Desde já, explico adequadamente esse título francamente provocativo. Por óbvio que todos gostariam e mereceriam rios urbanos inteiramente despoluídos, capazes de honrar a história e prover as cidades de elementos ambientais, culturais e de lazer, quando não de saudáveis recursos hídricos para abastecimento e de infraestrutura natural para o transporte hidroviário.

Porém, esse tipo de reivindicação, quando expresso isoladamente, fora do contexto mais geral de programas de saneamento básico, imaginando para tanto que a desejada despoluição venha a ser fruto de ações junto ao próprio curso d’água –como o conhecido Projeto Flotação que pretendia com intervenções tecnológicas no próprio canal despoluir o que nos resta do Rio Pinheiros–, implica inexoravelmente em dirigir grande quantidade de recursos públicos escassíssimos em operações de limitado alcance social.

E essas operações em nada mudariam o baixíssimo patamar de saneamento público de nossas cidades. Paradoxalmente, é essa a deficiência que está na raiz da poluição dos rios urbanos.

Fixando a afirmação: a poluição dos rios urbanos é causada pelas águas, fluidos e detritos vários originados pelas cidades que os envolvem. Não há poluição hídrica gerada nos próprios rios.
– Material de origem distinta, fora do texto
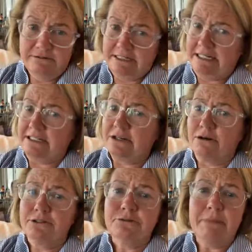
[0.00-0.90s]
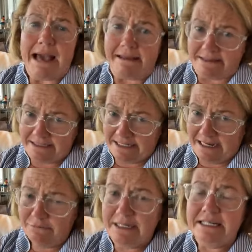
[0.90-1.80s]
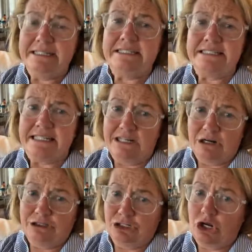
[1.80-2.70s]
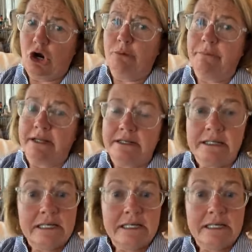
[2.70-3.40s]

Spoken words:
don't need to go to math today. We need to sit on the carpet.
A qualidade das águas dos rios urbanos é conseqüência e retrato direto e exato da qualidade dos serviços urbanos de saneamento: distribuição de água potável, recolhimento de efluentes por redes de esgotos, tratamento dos esgotos recolhidos e realimentação da rede hidrográfica.

Vejamos alguns números (ordens de grandeza) da região metropolitana de São Paulo (RMSP), a qual geograficamente coincide em sua maior parte com a Bacia Hidrográfica do Alto Tietê, que tem o próprio Tietê como rio principal e o Pinheiros e o Tamanduateí, como seus principais afluentes: volume de esgoto gerado anualmente: 1.350.000.000 m³; volume de esgoto coletado: 900.000.000 m³/ano; volume de esgoto tratado: 497.000.000 m³/ano.

Do que se depreende que, por dados oficiais, são recolhidos apenas 67% do esgoto total gerado, e são tratados apenas cerca de 37% desse mesmo volume total. Ou seja, bem mais da metade do esgoto gerado na RMSP é lançado em termos práticos diretamente na rede hidrográfica urbana. Isso sem considerar as inúmeras e qualitativamente expressivas irregularidades de esgotos autogerados –não oficialmente computados e irregularmente lançados in natura que sabidamente existem em abundância em toda a metrópole–, o que evidentemente torna a situação ainda mais grave.

Pois bem, frente a esse terrível quadro, e sabedores que suas vítimas maiores habitam áreas faveladas e as zonas periféricas pobres de nossas cidades, fica-nos absolutamente claro que os ganhos que teremos na qualidade das águas de nossos rios serão fruto direto dos ganhos que tivermos nas políticas públicas de saneamento básico.

Isto é, nossos rios serão despoluídos na medida da extensão das boas práticas de saneamento para toda a cidade, ou, em outras palavras, nos ganhos de cidadania em saneamento básico. De quebra, teremos rios limpos e cheios de vida. Ou seja, a despoluição dos rios acontecerá como decorrência natural, em um movimento de fora para dentro, se assim pudermos dizer.

Nesse cenário, onde está caracterizado uma clara injustiça social das populações mais pobres, podemos afirmar, sim, que a reivindicação de termos rios limpos resultantes de caríssimas operações tecnológicas neles próprios aplicadas, enquanto a população pobre obriga-se a viver arriscadamente em ambientes contaminados por esgotos a céu aberto, contém sim um indisfarçável caráter elitista e excludente.